Column 1 Prospects for U.S.-China Arms Control
Although the number of nuclear warheads has decreased by about eighty percent from its peak during the Cold War, there remain more than 13,000 nuclear warheads in the world. Furthermore, the proliferation of ballistic missiles—the means of delivery for these warheads— continues. Needless to say, it is particularly essential for the United States and Russia, which together possess more than 90% of the world’s total nuclear warheads, to negotiate a successor treaty to the New START Treaty in order to reduce nuclear risks and further reduce the quantity of nuclear weapons.
While China has been building up its nuclear arsenal as well, its nuclear capability has not yet reached a scale comparable to that of the United States and Russia. China has maintained, at least publicly, a stance that it will not accept arms control negotiation until the United States and Russia further reduce their nuclear arsenals. However, as the strategic confrontation between the United States and China becomes increasingly heated, an arms control arrangement between them would be far more desirable for both countries to avoid escalation to a nuclear armed conflict. It would also serve to stabilize the security environment in East Asia— an improvement over the current situation, in which no restrictions are imposed on strategic competition.
That said, establishing an arms control regime between the United States and China would require finding solutions to multiple simultaneous equations involving a number of asymmetries. The first asymmetry is that there is no common understanding among the United States, China, Japan, and other countries in the region as to the strategic equilibrium point at which stability could be achieved. China wants to eliminate U.S. interference and gain greater freedom of action in the Western Pacific. The United States wants to prevent China from upending the status quo of the international order and threatening the status of U.S. allies and partners. If there is no compromise in these strategic goals, the pursuit of arms control will be little more than a game of how to set the rules in one’s favor in the race for strategic advantage, with no concern for stability.

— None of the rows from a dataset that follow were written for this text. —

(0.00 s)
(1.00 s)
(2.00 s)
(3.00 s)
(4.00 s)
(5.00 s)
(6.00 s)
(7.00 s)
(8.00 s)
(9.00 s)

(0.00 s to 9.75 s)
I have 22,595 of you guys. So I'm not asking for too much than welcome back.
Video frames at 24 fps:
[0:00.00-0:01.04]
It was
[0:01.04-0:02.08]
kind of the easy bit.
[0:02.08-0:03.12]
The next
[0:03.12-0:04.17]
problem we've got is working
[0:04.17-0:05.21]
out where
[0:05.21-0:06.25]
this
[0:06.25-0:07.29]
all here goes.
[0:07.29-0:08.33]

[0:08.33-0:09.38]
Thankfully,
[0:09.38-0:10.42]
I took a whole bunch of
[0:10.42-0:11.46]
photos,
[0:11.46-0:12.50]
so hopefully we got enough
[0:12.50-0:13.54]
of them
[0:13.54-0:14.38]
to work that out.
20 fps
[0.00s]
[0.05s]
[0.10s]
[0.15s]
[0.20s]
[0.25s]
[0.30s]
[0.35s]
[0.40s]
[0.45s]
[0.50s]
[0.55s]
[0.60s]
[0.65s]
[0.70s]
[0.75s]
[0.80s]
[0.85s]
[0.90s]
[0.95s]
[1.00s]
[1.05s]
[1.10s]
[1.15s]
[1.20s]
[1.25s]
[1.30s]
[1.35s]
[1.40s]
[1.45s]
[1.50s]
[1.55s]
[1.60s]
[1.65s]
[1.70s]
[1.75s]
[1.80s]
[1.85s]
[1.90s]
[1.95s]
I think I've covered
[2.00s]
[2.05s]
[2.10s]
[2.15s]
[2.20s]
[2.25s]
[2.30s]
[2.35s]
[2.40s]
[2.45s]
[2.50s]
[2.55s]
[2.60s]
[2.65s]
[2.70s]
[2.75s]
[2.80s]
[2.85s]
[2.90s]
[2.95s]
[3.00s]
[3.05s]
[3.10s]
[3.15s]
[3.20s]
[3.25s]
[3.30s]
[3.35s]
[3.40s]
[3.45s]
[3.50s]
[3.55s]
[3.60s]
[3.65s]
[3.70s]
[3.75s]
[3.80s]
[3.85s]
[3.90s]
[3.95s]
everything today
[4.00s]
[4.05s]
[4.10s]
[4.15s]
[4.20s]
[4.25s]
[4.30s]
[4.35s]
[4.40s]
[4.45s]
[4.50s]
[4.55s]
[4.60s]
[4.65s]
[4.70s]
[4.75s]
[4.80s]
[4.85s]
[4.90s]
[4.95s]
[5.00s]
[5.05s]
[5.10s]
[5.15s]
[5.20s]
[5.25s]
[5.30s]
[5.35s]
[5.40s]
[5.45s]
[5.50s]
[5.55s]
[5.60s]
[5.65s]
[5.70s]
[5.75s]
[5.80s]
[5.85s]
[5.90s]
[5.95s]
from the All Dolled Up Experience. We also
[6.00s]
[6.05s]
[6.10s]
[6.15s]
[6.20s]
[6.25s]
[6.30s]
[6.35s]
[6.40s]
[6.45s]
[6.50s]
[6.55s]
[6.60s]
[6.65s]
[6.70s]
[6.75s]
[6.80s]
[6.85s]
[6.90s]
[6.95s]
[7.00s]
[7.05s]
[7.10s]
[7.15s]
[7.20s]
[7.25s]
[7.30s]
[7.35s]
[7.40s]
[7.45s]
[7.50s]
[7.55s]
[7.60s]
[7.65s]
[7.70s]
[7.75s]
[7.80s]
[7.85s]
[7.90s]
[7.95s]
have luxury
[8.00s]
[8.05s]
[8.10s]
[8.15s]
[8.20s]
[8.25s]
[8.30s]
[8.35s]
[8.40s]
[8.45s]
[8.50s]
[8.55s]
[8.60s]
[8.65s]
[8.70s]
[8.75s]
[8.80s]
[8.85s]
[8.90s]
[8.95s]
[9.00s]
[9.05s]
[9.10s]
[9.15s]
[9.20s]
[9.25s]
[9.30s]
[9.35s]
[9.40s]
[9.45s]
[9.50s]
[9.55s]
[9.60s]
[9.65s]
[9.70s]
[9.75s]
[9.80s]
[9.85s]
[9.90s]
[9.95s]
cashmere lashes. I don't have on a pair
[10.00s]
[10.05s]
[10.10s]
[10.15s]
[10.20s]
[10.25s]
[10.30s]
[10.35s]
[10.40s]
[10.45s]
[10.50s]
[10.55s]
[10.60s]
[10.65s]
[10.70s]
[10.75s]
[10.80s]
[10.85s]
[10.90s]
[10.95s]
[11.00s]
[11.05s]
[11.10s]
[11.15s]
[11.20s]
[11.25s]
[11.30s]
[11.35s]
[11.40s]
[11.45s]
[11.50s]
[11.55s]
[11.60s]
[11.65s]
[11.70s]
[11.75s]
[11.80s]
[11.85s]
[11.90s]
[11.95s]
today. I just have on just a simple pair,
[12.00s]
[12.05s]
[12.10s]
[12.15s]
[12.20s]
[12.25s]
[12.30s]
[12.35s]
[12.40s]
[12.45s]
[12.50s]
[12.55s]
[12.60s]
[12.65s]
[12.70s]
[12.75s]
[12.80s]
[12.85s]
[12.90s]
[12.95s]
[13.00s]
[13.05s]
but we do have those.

The second asymmetry is the quantitative imbalance of forces. In Asia, China has an overwhelming advantage over the United States in terms of medium-range ballistic missile capability, while the United States holds an overwhelming advantage in strategic nuclear weapons. In a situation where the two nations have different strategic goals and different views on deterrence, it is not feasible to regard the quantitative balance of weapons as a stable equilibrium point—a stark contract from the arms control agreements between the United States and Russia involving strategic nuclear weapons alone. Thus, in-depth strategic dialogue between the two countries will be necessary to establish a mutual understanding as a baseline for arms control negotiations.
The third asymmetry is the presence or absence of allies. From the perspective of U.S. allies and partners in the region, concerns about the “stability-instability paradox” will increase. That is to say, if the United States recognizes China’s supremacy at the theater level in Asia, in exchange for U.S.-China stability, regional countries will be exposed to increased Chinese pressure as China gains the ability to act freely in the region with no regard for U.S. interference. The result could be either a bandwagon effect with China, or U.S. allies and partners gaining an incentive to expand its own military forces. In this sense, the United States may face more constraints in envisioning an arms control modality.
There are yet additional factors that need to be mutually understood in order to define the “stability” that the United States and China seek to acquire through arms control, such as asymmetry of approach as well as progress in the military application of emerging technologies such as cyberwarfare, artificial intelligence, hypersonic gliders, remote sensing, and quantum computers. In this light, it is imperative that the United States and China do not wait for further U.S.-Russian progress in arms control negotiations, but rather pursue dialogue on arms control with the involvement of other countries in the region.